Chalamet is a highly decorated actor, with an Oscar nomination and three Golden Globe nominations under his belt, but I’m starting to think he’s more limited than it first appeared. (As if I weren’t already dreading the Bob Dylan biopic enough, now I’m worried we’re going to get Paul Atreides on the guitar and harmonica singing “Shelter from the Storm”.) There’s too little variation in his tone or expression here, which not only doesn’t fit the story, it doesn’t fit the character of the novel, either. Paul Atreides matures and develops substantially over the course of the book, and the script clearly allows him to do so as well, but there’s little to no difference between his affect and his delivery from the first movie to even the end of this one, when we get to the Big Speech and then the story’s resolution. I’m just starting to think he’s not as good of an actor as we thought he was, or as we thought he’d become.

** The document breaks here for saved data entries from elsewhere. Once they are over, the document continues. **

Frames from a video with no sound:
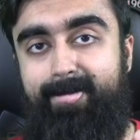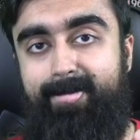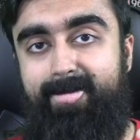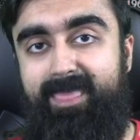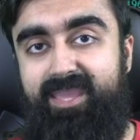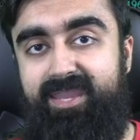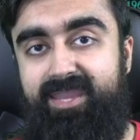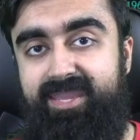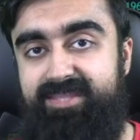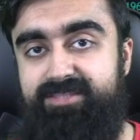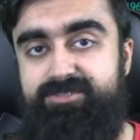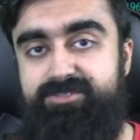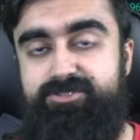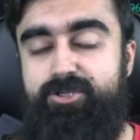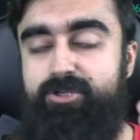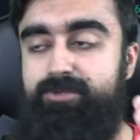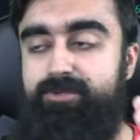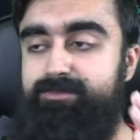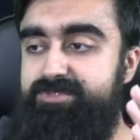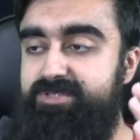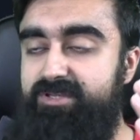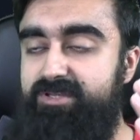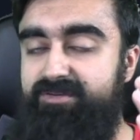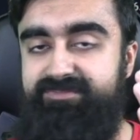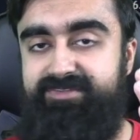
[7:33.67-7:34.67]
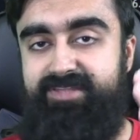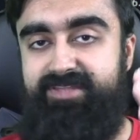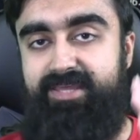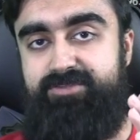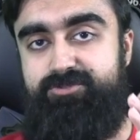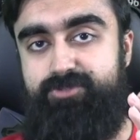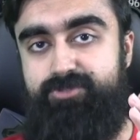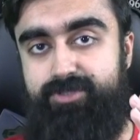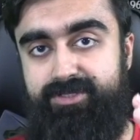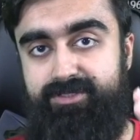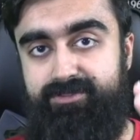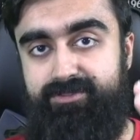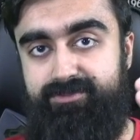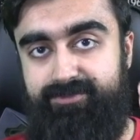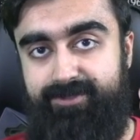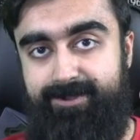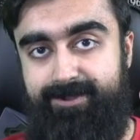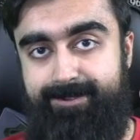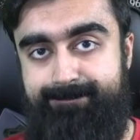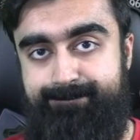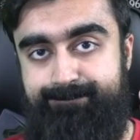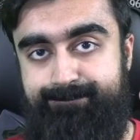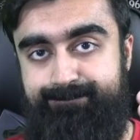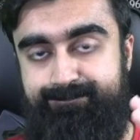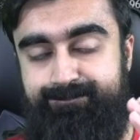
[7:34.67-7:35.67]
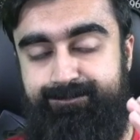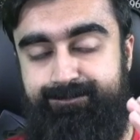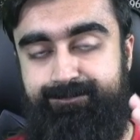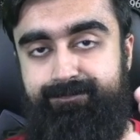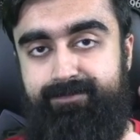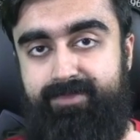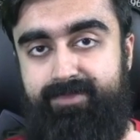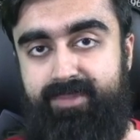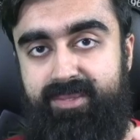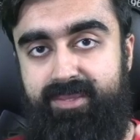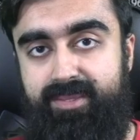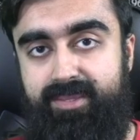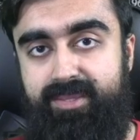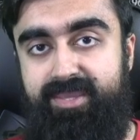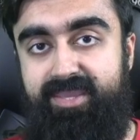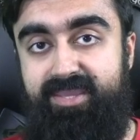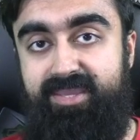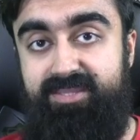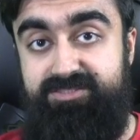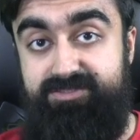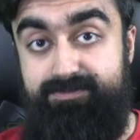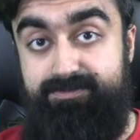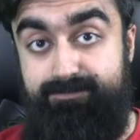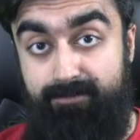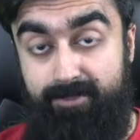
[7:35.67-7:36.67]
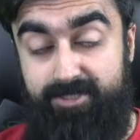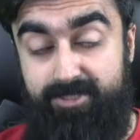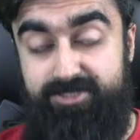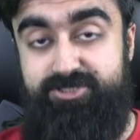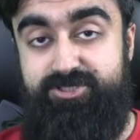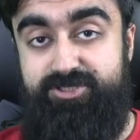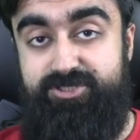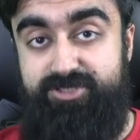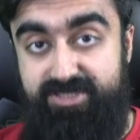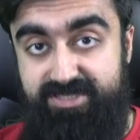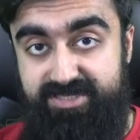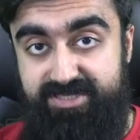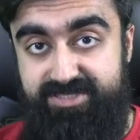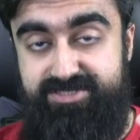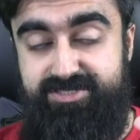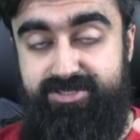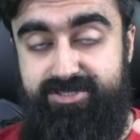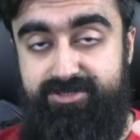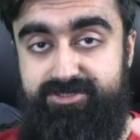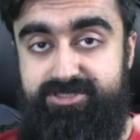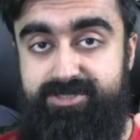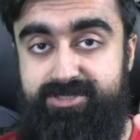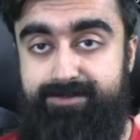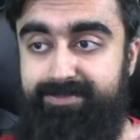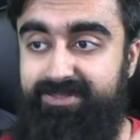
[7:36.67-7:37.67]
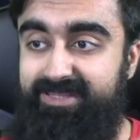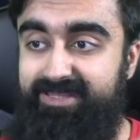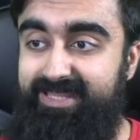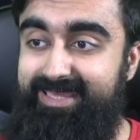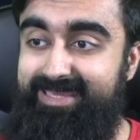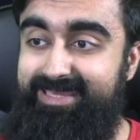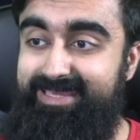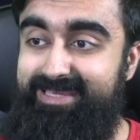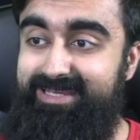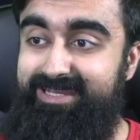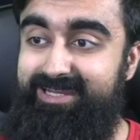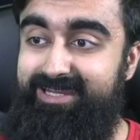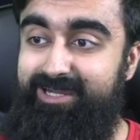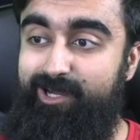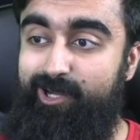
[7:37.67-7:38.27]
in terms of day trading, right? It's much easier to play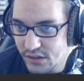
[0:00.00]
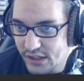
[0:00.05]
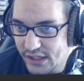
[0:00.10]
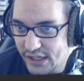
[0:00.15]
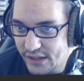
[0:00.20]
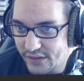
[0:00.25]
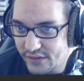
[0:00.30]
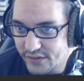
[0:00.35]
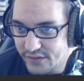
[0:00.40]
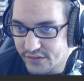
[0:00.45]

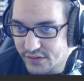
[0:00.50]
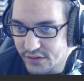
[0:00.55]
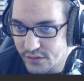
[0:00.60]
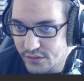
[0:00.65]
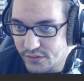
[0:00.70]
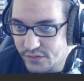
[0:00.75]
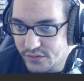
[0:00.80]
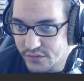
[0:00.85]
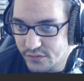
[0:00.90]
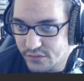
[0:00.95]
And this
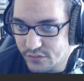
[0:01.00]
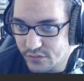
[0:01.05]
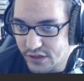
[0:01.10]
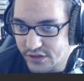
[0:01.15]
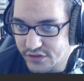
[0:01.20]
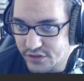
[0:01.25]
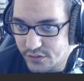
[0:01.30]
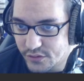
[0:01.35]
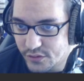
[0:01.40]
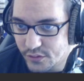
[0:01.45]
goes
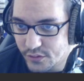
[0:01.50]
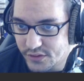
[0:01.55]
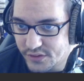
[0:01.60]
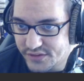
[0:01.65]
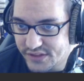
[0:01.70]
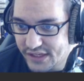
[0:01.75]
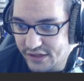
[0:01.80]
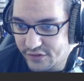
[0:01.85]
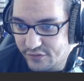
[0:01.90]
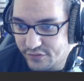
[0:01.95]
ratio coarse
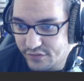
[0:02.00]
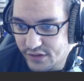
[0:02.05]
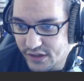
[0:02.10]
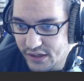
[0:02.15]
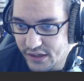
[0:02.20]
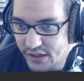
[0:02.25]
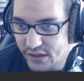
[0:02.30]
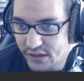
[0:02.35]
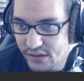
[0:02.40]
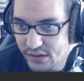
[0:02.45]
and
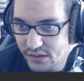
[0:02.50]
fine.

Chalamet’s mediocre performance is even more stark because of the strength of many of the other people in the film, notably Bardem, as Stilgar, the leader of the Fremen and the one who believes that Paul is the prophet of their religion; Ferguson, as Paul’s mother, who becomes the spiritual leader of the Fremen, in accordance with the prophecy; and, of course, Zendaya, as Chani, Paul’s love interest, a much stronger character in the film than she is on the page, thanks also to Zendaya’s assertive portrayal. The cast even includes two other Academy Award winners beyond Bardem, Christopher Walken and Charlotte Rampling, both of whom play small roles without a ton of dialogue, but they help further overshadow Chalamet’s toneless performance.

Perhaps Dune: Part Two would work better if viewed immediately after the first film, rather than three years later – and I’m sure it would play better on the big screen than on my home television. It sounds like it’s going to get a Best Picture nomination, and possibly a Best Director nod for Villeneuve, neither of which is an outrage, although I’m guessing I’ll find ten movies I rank higher by the time this cycle is over. It’s just a disappointing ending given how great the first film was.